Fundamentally, the UAWD’s perspective is the same as that of previous “reform” movements within the unions, such as Teamsters for a Democratic Union or the UAW New Directions faction. These “dissidents,” which included anticommunist factions of the union bureaucracy, did nothing to challenge the nationalist and procapitalist program of the unions. In the end, they were incorporated into the top leadership positions, where they continued the same policies of austerity and class collaboration as their predecessors.

Similarly, the AFT and NEA are fundamentally no less reactionary than the UAW. Both unions spent the majority of 2018-19 trying to prevent the revolts by teachers in West Virginia, Arizona, Oklahoma, California and other states from coalescing into a nationwide strike to defend public education. Angered over decades of collusion by the AFT and NEA affiliates, West Virginia teachers organized a statewide strike, largely over social media, to fight poverty wages, underfunded benefits, and the planned introduction of charter schools. While the initial impulse was driven by teachers—unionized and nonunion—acting independent of the unions, various pseudoleft organizations, including the Democratic Socialists of America—helped the unions reassert their control over the strike. The AFT and NEA promptly shut the strikes down, betraying all of the demands of the teachers.

That is why grad students must take the next step and form rank-and-file strike committees, completely independent of the unions. At their assemblies they should pass resolutions and issue open letters to the workers across the UC system, the state of California and beyond to join this fight.

Fundamentally, this is a political struggle against the Democratic Party, which defends the corporate and financial aristocracy just as vehemently as Trump and the Republicans. A radical redistribution of wealth—which is needed to meet the most elemental needs of the population— will not be attained through Sanders’ appeals to the conscience of the rich and efforts to change the Democratic Party, a party of Wall Street and the Pentagon.

What is needed is the building of a powerful political movement of the working class, which is opposed to both corporate-controlled parties and committed to the fight for workers’ power and socialism.

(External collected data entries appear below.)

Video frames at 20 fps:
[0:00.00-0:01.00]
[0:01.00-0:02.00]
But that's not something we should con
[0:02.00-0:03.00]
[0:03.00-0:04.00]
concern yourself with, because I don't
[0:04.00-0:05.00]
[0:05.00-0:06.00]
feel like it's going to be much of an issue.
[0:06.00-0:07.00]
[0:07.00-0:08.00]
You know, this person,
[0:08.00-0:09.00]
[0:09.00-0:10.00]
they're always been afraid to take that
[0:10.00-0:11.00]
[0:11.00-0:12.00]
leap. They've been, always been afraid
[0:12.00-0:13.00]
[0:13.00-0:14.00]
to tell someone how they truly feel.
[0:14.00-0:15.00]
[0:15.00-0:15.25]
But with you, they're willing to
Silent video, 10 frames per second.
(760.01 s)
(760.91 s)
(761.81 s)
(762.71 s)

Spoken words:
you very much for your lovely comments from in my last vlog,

Muhammad, a graduate student striker at UC San Diego, told the WSWS, “It’s important for workers to know we can’t depend on the benevolence of bosses or bureaucratic unions or politicians to save us. The combination of an already corrupt and indifferent university administration, with a union structured to quash any rank-and-file movement, has put student workers across the UCs in this position. A general strike is a growing possibility in the US, and something which will undoubtedly play a role in any sort of radical or revolutionary change we may see.”

Vee, a second-year undergraduate at UC Santa Barbara who has participated in the demonstrations on campus, explained, “I used to be in the Navy, so I’m attending school with my GI Bill. My tuition is covered, and I get a monthly housing allowance of $2,699 for each month. The allowance that I get isn’t even enough to be able to afford housing near campus. I live in Ventura [40 miles away] and commute to campus two times a week. It’s absurd that the administrators expect grad students to be able to survive at UCSB without higher COLA.

"Our TAs [teaching assistants] are the primary instructors, graders, mentors, advisors on so many levels. They at least deserve to not have to worry about being able to afford housing. Isla Vista [where many UCSB students live] has become an impoverished community. So many students are food insecure and barely making it.

“I feel like there’s a lot at stake, especially in the way the UC president handles the negotiations. There was definitely a sense of anger at the rally today; people were really upset about the police interventions at UC Santa Cruz and you could tell.”